I sure do love that kid!
I was up early feeding him yesterday, about 4 or so. I had him cradled in one arm and was holding the bottle in the other hand. He reached out with his right hand and found my pinkie finger, on the hand holding the bottle. He squeezed it tightly and pulled, as if moving the bottle closer to his mouth.
I thought, wow, his dexterity has really improved in the last couple of weeks.
Then his left hand found the bottle. He slid his hand down the bottle until he found my thumb. Again, he squeezed it tightly while also squeezing my pinkie finger.

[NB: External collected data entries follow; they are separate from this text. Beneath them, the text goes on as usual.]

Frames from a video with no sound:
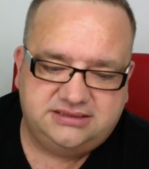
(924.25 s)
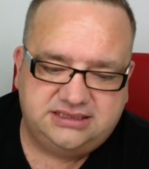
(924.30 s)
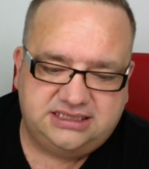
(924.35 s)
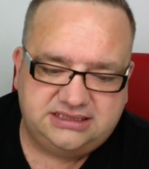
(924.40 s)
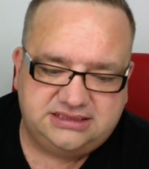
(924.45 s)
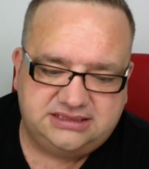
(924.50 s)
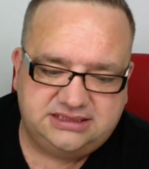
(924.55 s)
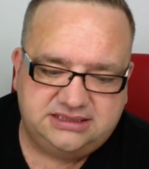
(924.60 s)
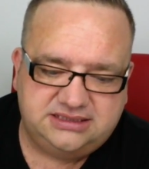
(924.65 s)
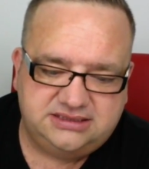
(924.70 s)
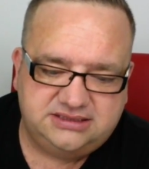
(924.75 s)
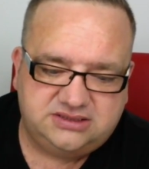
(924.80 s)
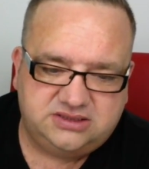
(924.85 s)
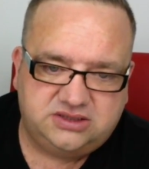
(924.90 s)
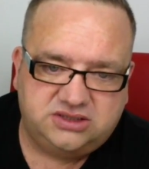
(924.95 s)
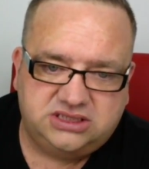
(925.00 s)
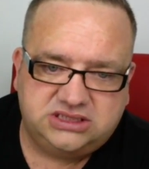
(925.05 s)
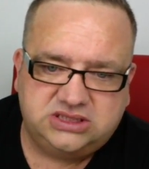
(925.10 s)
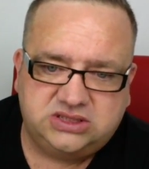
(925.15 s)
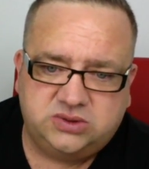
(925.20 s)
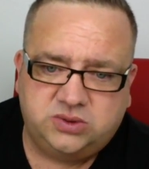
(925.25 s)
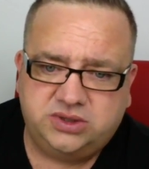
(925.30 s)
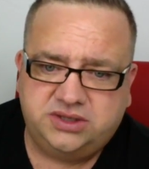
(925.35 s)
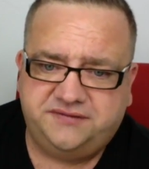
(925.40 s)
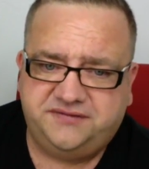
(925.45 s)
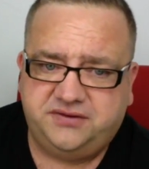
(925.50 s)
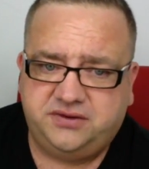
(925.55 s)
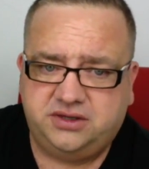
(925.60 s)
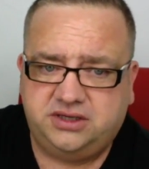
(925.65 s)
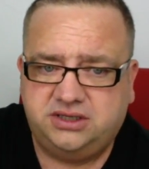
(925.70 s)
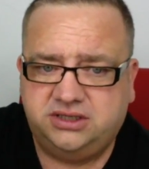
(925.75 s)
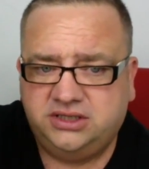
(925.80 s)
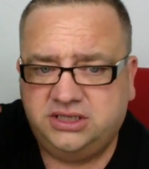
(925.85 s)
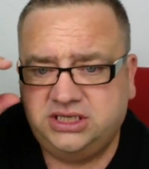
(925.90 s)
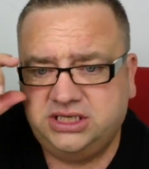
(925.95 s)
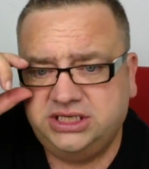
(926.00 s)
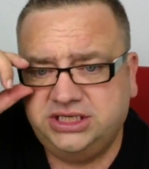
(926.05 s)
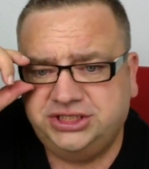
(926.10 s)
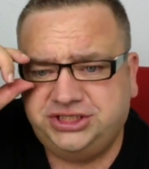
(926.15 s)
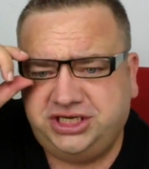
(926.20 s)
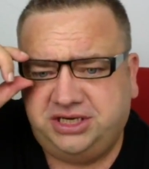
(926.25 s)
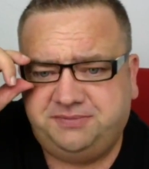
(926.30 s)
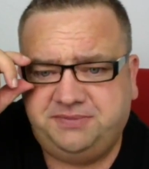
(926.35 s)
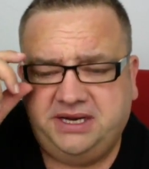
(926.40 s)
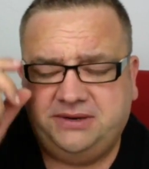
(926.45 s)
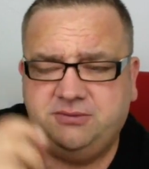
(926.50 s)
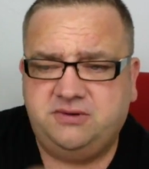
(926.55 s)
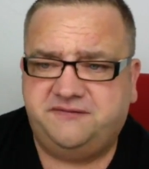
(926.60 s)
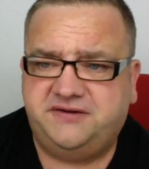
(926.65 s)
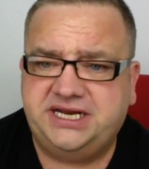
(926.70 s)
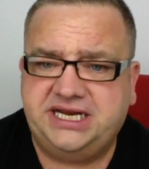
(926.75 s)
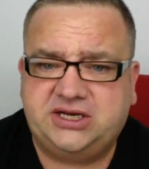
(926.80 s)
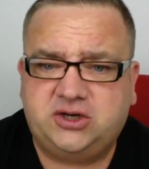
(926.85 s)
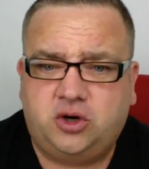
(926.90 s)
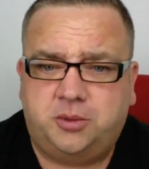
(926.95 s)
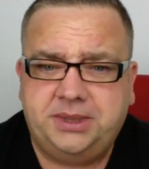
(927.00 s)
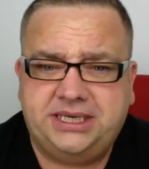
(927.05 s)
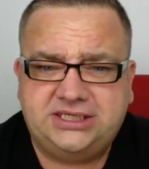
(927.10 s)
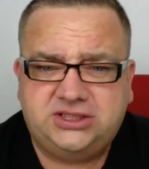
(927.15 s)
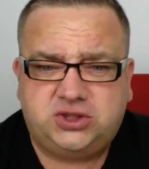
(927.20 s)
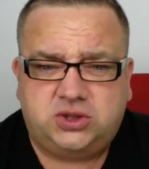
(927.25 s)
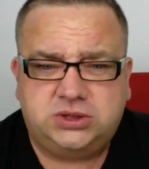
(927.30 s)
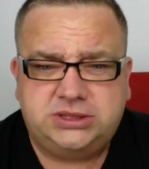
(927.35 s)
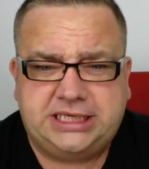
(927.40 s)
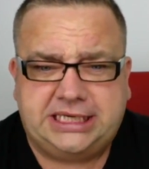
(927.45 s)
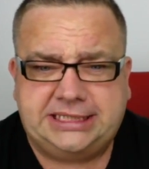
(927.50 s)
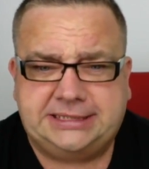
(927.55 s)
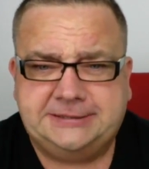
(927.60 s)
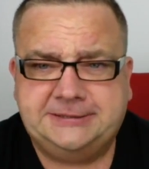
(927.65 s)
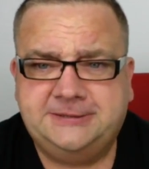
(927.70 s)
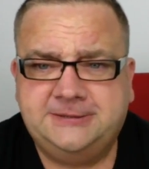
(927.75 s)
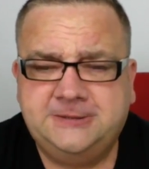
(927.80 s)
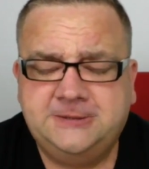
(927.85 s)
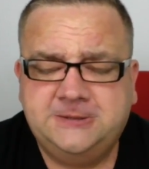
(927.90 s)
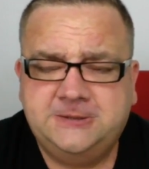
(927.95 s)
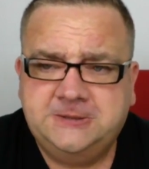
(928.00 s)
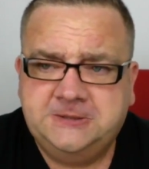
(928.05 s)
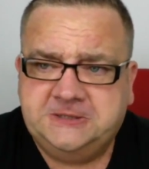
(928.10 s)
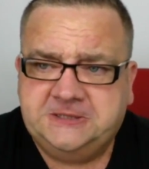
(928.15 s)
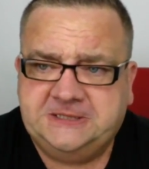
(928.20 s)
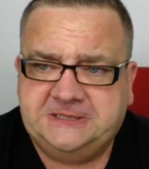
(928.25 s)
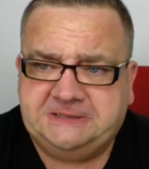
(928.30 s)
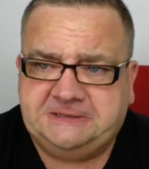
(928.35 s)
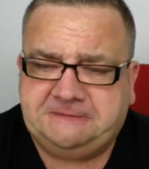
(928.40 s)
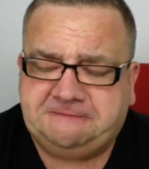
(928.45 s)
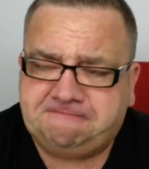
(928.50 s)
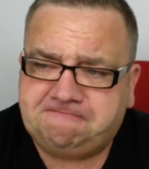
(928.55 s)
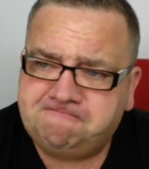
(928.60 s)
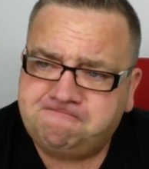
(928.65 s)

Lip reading: That's it. So I don't know if you've got to chip in with any comments on that. Yeah.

I burst into tears. It seemed like he was trying to connect to me. It seemed like he was trying to tell me that he knew I was there. It seemed like he was trying to tell me he relied on me.
It was beautiful. So beautiful.
I saw my son’s first smile. It was amazing.
It occurred during a visit from our friends Dan and Jenny. Taya had just finished nursing him and had turned him around so they could see his face. I was standing with them and that’s when he smiled — while looking at them.
I’ve never before seen anyone’s first smile. I’m so glad I was there.
Finn smiles a lot while sleeping, but this was the first one while his eyes were open. I’m sure someone out there might be eager to tell me that it wasn’t really a smile, but the expression of gas or something. To them I say: shut up.
I had just seen “I Walked with a Zombie,” a movie from the 40s. There was a scene where the main character visits a maid with a new baby and he smiles at her. They said that she was going to be a very important person in to him; that the first person a baby smiles at will be his friend for life. It was nice that they were who he smiled for.